Just to be clear up front, yes, I’m going to take this opportunity to write about a game that came out five years ago. That game is Kingdoms of Amalur: Reckoning. I’d been playing it on and off for three years and finally completed the final quest recently — and enjoyed nearly every moment of it. And as this blog is still in its early stages, I’m going to take a break from my writing journey to talk about this.
I remember first learning about this game when they were talking about the creative leads on it: Ken Rolston (game designer), R.A. Salvatore (author), and Todd McFarlane (artist), all well respected in their fields. While I don’t recall a ton about the marketing, I remember downloading the demo as soon as it became available, and seeing a rather expensive limited edition pre-order with a map, deck of game-relevant cards, and a small statue.
It got decent reviews, but didn’t seem to make a big splash in the gaming landscape (that is, until its lack of a big splash effectively put its developer out of business, at which point it made a big splash in the news). I think that’s a shame because it does some cool things like requiring you to read inventory descriptions to progress in quests, leaving surprises for exploring the entire map, or allowing non-social-interaction skills to be usable in conversations. I really enjoyed how this encouraged me to try new things as a player and discover what else the game could be hiding.
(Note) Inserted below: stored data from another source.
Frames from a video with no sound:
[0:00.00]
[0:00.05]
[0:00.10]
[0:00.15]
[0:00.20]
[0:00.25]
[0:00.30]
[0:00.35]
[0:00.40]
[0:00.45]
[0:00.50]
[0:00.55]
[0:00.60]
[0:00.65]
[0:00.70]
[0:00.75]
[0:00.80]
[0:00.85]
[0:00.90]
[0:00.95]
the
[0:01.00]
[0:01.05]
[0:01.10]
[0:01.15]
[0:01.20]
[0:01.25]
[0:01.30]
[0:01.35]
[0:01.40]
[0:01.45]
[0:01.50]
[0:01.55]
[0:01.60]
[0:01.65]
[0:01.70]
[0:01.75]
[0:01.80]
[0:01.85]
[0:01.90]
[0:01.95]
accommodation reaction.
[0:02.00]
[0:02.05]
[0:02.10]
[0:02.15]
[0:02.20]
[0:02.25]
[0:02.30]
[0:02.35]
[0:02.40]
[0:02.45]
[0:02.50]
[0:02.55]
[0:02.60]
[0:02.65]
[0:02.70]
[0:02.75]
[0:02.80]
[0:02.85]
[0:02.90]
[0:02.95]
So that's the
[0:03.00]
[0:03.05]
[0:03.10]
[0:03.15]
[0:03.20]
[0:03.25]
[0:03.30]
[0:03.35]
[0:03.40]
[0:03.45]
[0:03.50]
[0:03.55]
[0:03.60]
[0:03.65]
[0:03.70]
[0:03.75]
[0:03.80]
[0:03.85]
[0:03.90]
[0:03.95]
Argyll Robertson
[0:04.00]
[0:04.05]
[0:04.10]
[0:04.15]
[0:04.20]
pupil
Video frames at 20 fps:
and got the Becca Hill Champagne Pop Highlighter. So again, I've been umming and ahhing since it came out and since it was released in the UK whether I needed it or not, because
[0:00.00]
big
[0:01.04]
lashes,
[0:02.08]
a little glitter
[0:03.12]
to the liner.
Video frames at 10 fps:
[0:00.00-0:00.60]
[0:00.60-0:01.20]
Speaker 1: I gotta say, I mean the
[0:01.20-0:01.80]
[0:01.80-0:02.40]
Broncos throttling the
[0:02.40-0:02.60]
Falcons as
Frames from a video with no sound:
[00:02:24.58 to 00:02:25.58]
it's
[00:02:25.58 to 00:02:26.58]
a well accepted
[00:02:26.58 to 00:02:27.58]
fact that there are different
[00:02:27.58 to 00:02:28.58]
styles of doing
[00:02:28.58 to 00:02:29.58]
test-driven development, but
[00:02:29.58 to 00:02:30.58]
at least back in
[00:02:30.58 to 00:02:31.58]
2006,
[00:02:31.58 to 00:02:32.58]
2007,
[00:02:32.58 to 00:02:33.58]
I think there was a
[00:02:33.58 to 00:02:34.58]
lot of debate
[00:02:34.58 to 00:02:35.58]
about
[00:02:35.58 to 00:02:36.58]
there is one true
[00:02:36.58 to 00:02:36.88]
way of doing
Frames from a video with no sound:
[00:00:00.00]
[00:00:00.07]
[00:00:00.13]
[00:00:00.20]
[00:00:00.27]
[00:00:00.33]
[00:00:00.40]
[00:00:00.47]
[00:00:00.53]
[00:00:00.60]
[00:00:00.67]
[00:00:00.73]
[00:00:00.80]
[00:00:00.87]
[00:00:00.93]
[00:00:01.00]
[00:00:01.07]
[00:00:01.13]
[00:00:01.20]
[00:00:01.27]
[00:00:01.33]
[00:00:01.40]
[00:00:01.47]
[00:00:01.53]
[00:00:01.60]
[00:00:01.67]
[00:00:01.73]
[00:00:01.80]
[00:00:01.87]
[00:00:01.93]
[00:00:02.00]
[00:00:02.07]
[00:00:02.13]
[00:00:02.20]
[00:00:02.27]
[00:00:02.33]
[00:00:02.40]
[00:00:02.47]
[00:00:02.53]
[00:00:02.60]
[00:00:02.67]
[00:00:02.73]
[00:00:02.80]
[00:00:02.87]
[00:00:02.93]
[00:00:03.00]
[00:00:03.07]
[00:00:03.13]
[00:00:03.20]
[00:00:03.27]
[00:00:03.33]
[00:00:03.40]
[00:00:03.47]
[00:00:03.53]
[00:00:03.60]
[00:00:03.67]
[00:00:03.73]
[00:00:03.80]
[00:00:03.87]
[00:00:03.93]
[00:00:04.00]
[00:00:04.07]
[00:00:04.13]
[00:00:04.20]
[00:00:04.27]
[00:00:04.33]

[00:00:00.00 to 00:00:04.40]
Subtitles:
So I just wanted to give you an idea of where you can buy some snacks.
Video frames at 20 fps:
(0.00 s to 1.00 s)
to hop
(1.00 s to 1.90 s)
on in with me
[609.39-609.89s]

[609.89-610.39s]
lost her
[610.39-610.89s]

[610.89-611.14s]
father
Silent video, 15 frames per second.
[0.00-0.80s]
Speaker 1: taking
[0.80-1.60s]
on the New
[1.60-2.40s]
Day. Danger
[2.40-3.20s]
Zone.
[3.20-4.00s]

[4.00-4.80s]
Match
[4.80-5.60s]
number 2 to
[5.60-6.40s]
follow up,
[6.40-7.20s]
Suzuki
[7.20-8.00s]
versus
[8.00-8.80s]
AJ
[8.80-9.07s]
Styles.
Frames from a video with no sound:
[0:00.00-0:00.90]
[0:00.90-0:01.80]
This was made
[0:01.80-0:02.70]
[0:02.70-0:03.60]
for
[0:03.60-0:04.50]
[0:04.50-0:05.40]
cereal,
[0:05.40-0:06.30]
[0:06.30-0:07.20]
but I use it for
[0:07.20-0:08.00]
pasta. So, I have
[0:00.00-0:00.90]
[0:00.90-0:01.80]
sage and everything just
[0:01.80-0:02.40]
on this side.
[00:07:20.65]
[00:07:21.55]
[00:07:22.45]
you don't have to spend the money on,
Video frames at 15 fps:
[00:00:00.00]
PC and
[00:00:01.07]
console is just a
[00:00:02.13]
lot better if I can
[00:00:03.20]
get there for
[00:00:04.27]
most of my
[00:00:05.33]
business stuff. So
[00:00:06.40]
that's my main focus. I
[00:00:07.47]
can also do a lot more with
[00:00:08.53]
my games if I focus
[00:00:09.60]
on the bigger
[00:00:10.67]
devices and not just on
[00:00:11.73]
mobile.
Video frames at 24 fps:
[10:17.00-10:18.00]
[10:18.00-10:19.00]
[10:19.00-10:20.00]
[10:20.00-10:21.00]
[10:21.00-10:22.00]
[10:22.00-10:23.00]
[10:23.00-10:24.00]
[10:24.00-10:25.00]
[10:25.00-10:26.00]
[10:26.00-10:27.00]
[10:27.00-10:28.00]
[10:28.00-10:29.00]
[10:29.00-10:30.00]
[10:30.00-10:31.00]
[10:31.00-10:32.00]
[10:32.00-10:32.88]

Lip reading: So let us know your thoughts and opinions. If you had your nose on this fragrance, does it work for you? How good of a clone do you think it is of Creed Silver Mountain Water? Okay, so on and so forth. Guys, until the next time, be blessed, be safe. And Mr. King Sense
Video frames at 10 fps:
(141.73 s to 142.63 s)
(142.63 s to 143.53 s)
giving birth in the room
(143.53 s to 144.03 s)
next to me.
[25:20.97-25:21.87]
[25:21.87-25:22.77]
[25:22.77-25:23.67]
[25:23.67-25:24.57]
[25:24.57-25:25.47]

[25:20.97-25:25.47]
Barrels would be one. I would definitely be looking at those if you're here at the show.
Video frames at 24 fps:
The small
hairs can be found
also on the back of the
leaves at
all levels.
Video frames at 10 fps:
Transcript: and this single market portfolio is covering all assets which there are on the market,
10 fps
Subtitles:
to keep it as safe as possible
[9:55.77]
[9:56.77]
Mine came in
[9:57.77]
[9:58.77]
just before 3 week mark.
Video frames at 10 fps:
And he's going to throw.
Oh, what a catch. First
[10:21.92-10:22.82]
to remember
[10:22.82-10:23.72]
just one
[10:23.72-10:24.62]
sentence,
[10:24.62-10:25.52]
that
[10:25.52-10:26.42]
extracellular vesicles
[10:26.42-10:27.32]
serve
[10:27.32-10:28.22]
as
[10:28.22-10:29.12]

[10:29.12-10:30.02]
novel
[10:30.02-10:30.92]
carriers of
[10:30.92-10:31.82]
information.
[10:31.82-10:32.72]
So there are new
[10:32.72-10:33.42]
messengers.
The story of the game begins your character coming back to life after dying in battle. In the world of the game, this means that you’re no longer bound by fate, but have the ability to shape your own destiny — and therefore the destiny of everyone/thing else, too. With this new power, it falls on you to turn the tide of war as dark elves invade your land. Of course, this is just your main quest. The game has 250+ (!) side and faction quests, with a variety of lengths. It’s enormous.
Even though the story itself is pretty linear, the game uses its emphasis on destiny to acknowledge your choices at key points. The coolest part of this is in a feature called “Twists of Fate” which mechanically give you different skills, but also serve as a record of the feats you accomplished and the choices you made. These, coupled with the “Destinies” you unlock (by leveling up and assigning points into Might, Finesse, and Sorcery abilities) help make your character feel very unique. And they all have really cool artwork.
There were a few issues like the occasionally uncooperative camera, irregularly occurring glitch, or a criminally small inventory for a game that throws so much loot at you, but overall I had a really fun time playing the game. Nowadays I imagine you can get it (and a couple DLCs) for pretty cheap on PC and the last generation of consoles. And if you like fun, somewhat experimental open-world RPGs (and don’t mind spreading a game over a long period of playtime), I recommend that you do.
Those are my main thoughts as a player, but as a writer/creator (to bring this back for a moment), what did I think? I still really liked it. Small things like granting experience points for finding new locations or interacting with bits of lore drove home the idea that this game is about more than combat. And that’s what I’d like to capture with any (interactive) fiction I create. I wouldn’t want to just reward the action, but the experience of exploring and discovering the world in a variety of ways. Easy to say, difficult to accomplish. But I think KoA:R offers a good example of how it can be done.